*** Opening Data provided ***

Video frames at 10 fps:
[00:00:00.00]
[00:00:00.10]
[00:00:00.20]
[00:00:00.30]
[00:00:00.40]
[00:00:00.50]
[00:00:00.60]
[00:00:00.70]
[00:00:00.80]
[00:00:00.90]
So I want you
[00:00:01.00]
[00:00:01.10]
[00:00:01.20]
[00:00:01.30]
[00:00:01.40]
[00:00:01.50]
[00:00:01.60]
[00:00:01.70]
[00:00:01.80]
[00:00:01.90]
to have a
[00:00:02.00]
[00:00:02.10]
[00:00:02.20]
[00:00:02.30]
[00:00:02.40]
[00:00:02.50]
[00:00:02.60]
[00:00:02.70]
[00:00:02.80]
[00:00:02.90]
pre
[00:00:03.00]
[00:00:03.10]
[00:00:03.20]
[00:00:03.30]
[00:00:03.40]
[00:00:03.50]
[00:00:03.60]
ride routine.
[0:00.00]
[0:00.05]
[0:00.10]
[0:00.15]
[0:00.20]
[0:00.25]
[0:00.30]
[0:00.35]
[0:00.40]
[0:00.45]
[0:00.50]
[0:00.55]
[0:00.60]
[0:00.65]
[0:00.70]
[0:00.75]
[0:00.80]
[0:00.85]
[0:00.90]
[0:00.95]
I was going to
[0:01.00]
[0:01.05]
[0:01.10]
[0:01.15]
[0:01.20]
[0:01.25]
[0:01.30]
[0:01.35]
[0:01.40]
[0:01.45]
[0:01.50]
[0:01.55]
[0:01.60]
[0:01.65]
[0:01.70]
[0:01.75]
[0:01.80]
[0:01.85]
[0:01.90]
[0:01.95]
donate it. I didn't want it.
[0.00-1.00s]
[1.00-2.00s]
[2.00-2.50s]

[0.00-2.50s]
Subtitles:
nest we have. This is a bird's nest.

*** Closing Data provided ***

- What is required
Please reproduce all of the records exactly as they stand.

- Result of this task
Video frames at 10 fps:
[00:00:00.00]
[00:00:00.10]
[00:00:00.20]
[00:00:00.30]
[00:00:00.40]
[00:00:00.50]
[00:00:00.60]
[00:00:00.70]
[00:00:00.80]
[00:00:00.90]
So I want you
[00:00:01.00]
[00:00:01.10]
[00:00:01.20]
[00:00:01.30]
[00:00:01.40]
[00:00:01.50]
[00:00:01.60]
[00:00:01.70]
[00:00:01.80]
[00:00:01.90]
to have a
[00:00:02.00]
[00:00:02.10]
[00:00:02.20]
[00:00:02.30]
[00:00:02.40]
[00:00:02.50]
[00:00:02.60]
[00:00:02.70]
[00:00:02.80]
[00:00:02.90]
pre
[00:00:03.00]
[00:00:03.10]
[00:00:03.20]
[00:00:03.30]
[00:00:03.40]
[00:00:03.50]
[00:00:03.60]
ride routine.
[0:00.00]
[0:00.05]
[0:00.10]
[0:00.15]
[0:00.20]
[0:00.25]
[0:00.30]
[0:00.35]
[0:00.40]
[0:00.45]
[0:00.50]
[0:00.55]
[0:00.60]
[0:00.65]
[0:00.70]
[0:00.75]
[0:00.80]
[0:00.85]
[0:00.90]
[0:00.95]
I was going to
[0:01.00]
[0:01.05]
[0:01.10]
[0:01.15]
[0:01.20]
[0:01.25]
[0:01.30]
[0:01.35]
[0:01.40]
[0:01.45]
[0:01.50]
[0:01.55]
[0:01.60]
[0:01.65]
[0:01.70]
[0:01.75]
[0:01.80]
[0:01.85]
[0:01.90]
[0:01.95]
donate it. I didn't want it.
[0.00-1.00s]
[1.00-2.00s]
[2.00-2.50s]

[0.00-2.50s]
Subtitles:
nest we have. This is a bird's nest.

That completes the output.